■ **PROVIDED MATERIAL**:
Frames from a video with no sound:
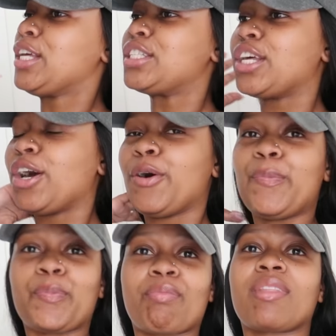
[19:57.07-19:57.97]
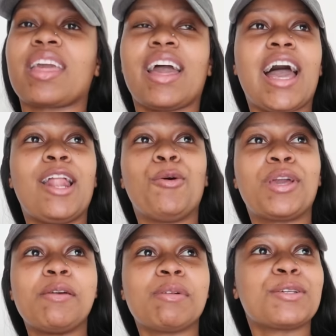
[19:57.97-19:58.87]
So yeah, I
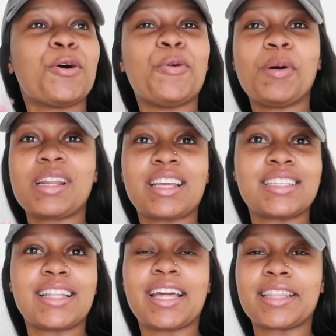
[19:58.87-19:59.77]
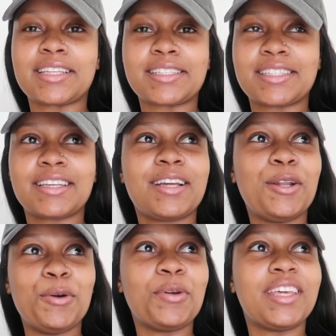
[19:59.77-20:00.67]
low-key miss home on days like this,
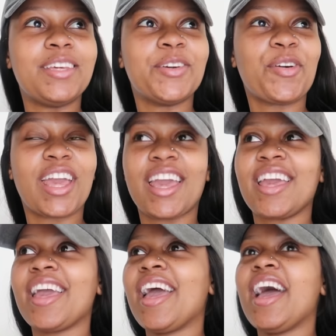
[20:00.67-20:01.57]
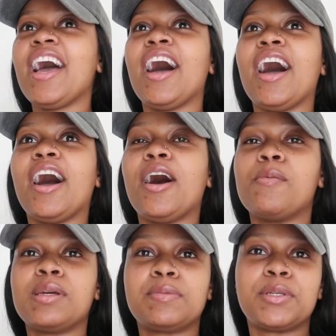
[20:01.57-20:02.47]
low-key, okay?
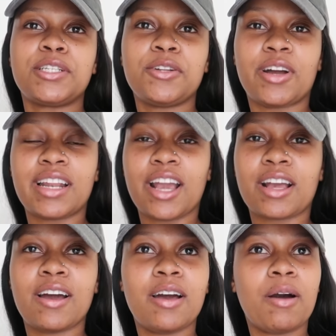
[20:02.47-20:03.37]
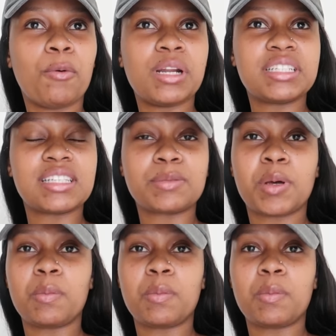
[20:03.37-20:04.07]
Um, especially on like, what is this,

■ **INSTRUCTIONS TO FOLLOW**:
For each record above, write out every line exactly and skip the pictures.

■ **OUTPUT OF THE EXERCISE**:
Frames from a video with no sound:
[19:57.07-19:57.97]
[19:57.97-19:58.87]
So yeah, I
[19:58.87-19:59.77]
[19:59.77-20:00.67]
low-key miss home on days like this,
[20:00.67-20:01.57]
[20:01.57-20:02.47]
low-key, okay?
[20:02.47-20:03.37]
[20:03.37-20:04.07]
Um, especially on like, what is this,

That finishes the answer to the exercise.